> [Work request] Every line from the one with "(2227.03 s)" to the one with "[00:00:00.00 to 00:00:01.00]", including those two, is to be copied exactly; all other lines of the entries below are left out.

Supplied entries START

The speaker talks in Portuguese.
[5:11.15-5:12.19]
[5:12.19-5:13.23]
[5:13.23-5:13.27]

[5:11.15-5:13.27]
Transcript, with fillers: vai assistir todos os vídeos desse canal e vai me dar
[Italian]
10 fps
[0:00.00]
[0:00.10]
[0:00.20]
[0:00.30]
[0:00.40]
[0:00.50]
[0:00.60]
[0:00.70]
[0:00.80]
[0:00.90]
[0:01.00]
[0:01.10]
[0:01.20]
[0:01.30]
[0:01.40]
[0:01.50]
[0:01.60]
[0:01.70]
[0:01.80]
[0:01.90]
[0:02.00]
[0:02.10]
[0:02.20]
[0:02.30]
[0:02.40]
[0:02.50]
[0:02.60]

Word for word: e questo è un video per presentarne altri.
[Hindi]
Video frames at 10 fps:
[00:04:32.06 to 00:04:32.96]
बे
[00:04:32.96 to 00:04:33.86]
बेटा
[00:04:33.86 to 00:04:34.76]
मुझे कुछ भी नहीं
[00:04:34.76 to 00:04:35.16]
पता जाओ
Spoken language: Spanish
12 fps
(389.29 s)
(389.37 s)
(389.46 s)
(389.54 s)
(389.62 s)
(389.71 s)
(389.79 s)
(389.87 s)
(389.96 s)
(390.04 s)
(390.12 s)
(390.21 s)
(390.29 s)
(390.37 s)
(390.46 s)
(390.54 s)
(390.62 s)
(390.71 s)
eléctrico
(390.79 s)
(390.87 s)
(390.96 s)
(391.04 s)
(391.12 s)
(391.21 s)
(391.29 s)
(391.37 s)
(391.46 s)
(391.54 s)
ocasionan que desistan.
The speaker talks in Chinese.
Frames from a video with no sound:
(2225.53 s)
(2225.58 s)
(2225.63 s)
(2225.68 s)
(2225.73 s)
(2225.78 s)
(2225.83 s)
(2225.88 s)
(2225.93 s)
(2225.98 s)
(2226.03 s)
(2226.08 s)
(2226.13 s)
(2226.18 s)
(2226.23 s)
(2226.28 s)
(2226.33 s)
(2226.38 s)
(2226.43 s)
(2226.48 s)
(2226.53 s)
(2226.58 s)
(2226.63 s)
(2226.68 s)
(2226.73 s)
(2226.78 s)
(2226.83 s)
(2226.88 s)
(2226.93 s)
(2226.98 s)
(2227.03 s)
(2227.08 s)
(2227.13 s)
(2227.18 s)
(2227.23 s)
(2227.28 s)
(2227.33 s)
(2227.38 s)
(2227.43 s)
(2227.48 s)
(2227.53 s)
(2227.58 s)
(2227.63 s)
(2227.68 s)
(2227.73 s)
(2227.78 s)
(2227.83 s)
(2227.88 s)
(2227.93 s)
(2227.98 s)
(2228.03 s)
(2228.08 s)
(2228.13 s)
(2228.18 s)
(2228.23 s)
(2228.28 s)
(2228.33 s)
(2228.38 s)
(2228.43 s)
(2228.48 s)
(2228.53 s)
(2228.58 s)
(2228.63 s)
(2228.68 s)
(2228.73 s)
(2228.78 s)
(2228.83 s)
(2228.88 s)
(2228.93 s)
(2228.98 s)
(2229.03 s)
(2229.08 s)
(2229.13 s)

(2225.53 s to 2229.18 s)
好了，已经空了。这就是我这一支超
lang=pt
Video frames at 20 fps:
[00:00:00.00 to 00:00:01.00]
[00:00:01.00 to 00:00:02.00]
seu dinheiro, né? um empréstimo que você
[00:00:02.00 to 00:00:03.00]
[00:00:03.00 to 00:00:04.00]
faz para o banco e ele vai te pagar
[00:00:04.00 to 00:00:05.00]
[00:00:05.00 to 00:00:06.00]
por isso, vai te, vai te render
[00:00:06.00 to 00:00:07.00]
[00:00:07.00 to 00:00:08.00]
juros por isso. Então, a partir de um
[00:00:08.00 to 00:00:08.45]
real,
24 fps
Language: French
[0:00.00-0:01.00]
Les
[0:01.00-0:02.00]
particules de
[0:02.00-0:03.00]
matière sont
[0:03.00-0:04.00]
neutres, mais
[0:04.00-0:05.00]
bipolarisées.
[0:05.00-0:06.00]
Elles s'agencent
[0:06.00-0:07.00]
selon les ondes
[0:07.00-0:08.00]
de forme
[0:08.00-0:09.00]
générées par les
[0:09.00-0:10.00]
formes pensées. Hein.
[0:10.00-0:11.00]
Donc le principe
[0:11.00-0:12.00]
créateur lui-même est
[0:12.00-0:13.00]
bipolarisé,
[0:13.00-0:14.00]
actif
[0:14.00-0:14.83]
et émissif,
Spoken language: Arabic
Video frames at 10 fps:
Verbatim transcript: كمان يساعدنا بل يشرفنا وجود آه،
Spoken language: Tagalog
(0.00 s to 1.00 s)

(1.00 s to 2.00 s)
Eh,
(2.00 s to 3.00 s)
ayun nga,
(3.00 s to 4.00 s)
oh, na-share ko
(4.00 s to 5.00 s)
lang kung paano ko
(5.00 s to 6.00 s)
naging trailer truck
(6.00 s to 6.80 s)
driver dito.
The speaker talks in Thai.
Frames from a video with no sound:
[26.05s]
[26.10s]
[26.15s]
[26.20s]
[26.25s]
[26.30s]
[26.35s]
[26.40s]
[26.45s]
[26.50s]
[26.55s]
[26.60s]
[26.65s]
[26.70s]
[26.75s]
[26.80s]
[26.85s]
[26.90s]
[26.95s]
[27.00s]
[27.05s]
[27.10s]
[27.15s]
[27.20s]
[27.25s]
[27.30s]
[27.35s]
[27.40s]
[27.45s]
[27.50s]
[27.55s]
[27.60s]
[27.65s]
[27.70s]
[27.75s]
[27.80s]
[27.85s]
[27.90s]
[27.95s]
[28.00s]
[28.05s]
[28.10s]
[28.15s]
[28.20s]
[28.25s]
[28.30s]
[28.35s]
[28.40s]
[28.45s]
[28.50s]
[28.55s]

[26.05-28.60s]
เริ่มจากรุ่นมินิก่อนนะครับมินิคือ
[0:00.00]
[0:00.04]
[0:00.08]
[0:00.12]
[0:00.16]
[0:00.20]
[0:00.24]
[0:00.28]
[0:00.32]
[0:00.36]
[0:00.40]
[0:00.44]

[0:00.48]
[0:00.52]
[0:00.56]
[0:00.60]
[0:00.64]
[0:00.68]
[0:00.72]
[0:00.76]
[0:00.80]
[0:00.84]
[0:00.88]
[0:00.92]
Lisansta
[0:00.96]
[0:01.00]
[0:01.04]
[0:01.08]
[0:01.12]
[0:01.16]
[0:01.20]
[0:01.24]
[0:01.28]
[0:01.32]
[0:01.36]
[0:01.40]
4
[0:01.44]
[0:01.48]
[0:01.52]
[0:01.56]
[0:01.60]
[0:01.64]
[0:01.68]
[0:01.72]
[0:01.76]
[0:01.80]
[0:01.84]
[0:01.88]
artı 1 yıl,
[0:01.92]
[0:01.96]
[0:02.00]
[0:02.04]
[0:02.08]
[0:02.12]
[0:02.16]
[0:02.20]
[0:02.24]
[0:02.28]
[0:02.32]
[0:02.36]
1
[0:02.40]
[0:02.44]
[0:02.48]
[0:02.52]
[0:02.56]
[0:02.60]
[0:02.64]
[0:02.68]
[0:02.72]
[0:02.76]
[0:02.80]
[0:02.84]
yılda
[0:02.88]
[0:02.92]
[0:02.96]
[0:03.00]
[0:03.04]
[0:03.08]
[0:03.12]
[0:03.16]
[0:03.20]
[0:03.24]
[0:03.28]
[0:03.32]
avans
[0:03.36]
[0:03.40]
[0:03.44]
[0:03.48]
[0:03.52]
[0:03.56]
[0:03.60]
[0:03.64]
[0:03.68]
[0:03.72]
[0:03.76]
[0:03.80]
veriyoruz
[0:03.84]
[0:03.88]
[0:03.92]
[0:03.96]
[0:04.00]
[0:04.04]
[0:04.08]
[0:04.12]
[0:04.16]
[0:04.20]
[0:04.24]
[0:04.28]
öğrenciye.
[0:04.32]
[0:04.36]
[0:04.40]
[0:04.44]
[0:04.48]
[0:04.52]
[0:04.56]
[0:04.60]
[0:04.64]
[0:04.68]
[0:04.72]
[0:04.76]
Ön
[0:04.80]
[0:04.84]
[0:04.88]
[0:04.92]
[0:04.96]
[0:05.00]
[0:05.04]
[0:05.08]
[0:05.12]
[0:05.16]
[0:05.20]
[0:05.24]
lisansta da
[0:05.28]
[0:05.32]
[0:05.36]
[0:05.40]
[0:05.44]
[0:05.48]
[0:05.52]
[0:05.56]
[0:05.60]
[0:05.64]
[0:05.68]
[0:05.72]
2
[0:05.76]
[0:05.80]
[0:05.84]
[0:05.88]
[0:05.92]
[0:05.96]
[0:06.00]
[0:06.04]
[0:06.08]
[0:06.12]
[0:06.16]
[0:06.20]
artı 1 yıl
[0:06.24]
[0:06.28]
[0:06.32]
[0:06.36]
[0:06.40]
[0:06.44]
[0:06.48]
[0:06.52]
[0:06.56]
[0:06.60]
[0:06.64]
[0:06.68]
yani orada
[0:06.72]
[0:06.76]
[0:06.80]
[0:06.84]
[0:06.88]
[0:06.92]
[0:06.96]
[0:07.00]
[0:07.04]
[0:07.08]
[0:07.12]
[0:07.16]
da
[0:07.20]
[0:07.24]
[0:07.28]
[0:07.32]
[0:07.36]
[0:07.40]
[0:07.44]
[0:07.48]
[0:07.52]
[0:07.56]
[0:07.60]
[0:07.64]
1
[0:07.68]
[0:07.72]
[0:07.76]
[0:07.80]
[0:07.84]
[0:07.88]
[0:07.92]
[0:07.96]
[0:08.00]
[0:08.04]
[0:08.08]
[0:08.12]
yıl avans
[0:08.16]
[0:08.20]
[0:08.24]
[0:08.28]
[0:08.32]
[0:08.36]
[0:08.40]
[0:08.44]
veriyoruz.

Supplied entries END

> [Answer to this task]
(2227.03 s)
(2227.08 s)
(2227.13 s)
(2227.18 s)
(2227.23 s)
(2227.28 s)
(2227.33 s)
(2227.38 s)
(2227.43 s)
(2227.48 s)
(2227.53 s)
(2227.58 s)
(2227.63 s)
(2227.68 s)
(2227.73 s)
(2227.78 s)
(2227.83 s)
(2227.88 s)
(2227.93 s)
(2227.98 s)
(2228.03 s)
(2228.08 s)
(2228.13 s)
(2228.18 s)
(2228.23 s)
(2228.28 s)
(2228.33 s)
(2228.38 s)
(2228.43 s)
(2228.48 s)
(2228.53 s)
(2228.58 s)
(2228.63 s)
(2228.68 s)
(2228.73 s)
(2228.78 s)
(2228.83 s)
(2228.88 s)
(2228.93 s)
(2228.98 s)
(2229.03 s)
(2229.08 s)
(2229.13 s)

(2225.53 s to 2229.18 s)
好了，已经空了。这就是我这一支超
lang=pt
Video frames at 20 fps:
[00:00:00.00 to 00:00:01.00]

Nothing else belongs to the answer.